(Data records begins)
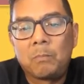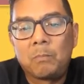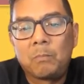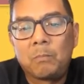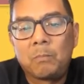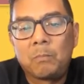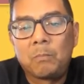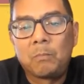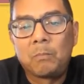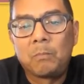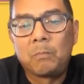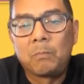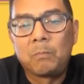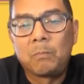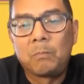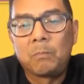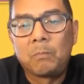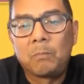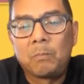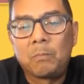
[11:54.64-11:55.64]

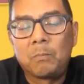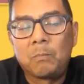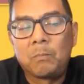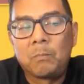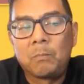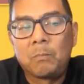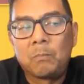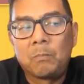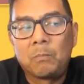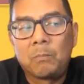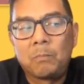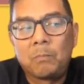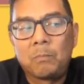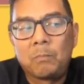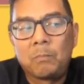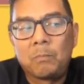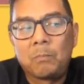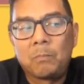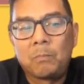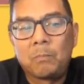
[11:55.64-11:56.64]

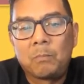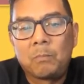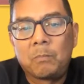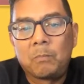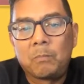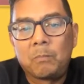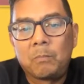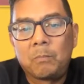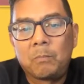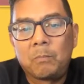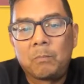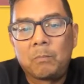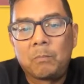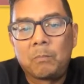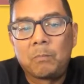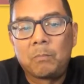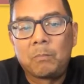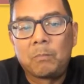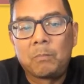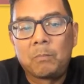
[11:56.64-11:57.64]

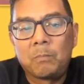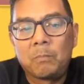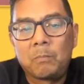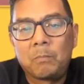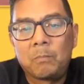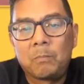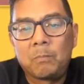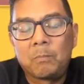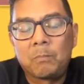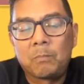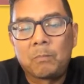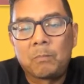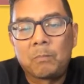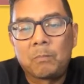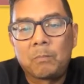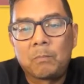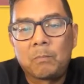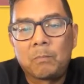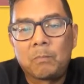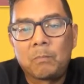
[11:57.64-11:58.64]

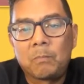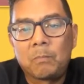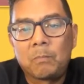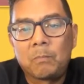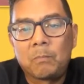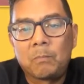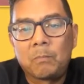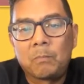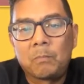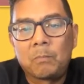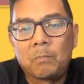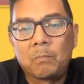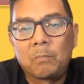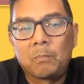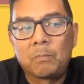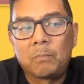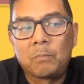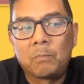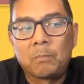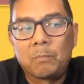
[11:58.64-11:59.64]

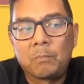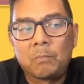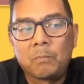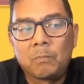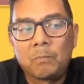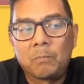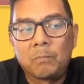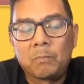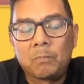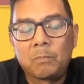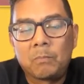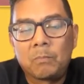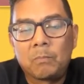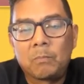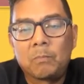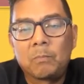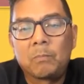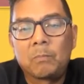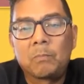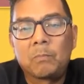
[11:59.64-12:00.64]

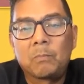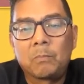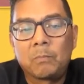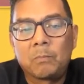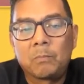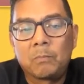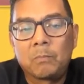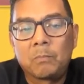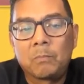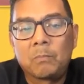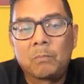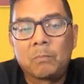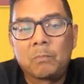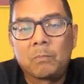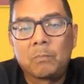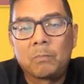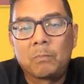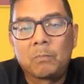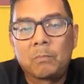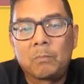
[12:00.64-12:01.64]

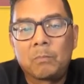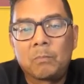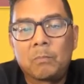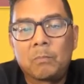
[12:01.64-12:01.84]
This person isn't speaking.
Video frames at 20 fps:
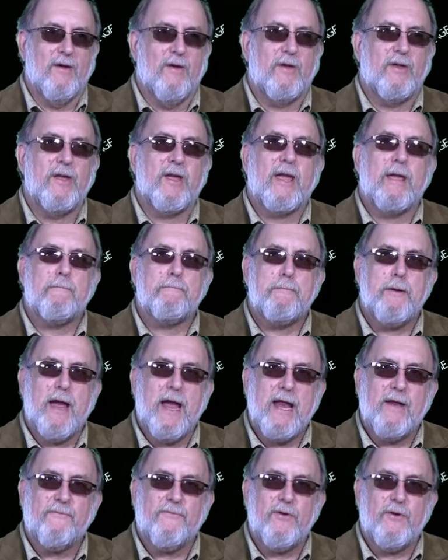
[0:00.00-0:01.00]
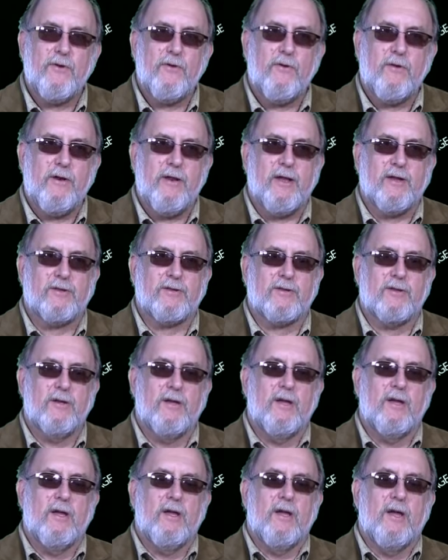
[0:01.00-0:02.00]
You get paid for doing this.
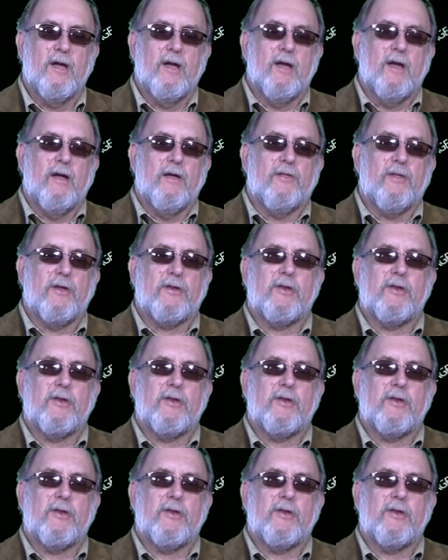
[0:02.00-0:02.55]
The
(Data records ends)
**Exercise goal**
Return the listing unchanged except for the pictures, which should be dropped.

**Answer to the exercise**
[11:54.64-11:55.64]

[11:55.64-11:56.64]

[11:56.64-11:57.64]

[11:57.64-11:58.64]

[11:58.64-11:59.64]

[11:59.64-12:00.64]

[12:00.64-12:01.64]

[12:01.64-12:01.84]
This person isn't speaking.
Video frames at 20 fps:
[0:00.00-0:01.00]
[0:01.00-0:02.00]
You get paid for doing this.
[0:02.00-0:02.55]
The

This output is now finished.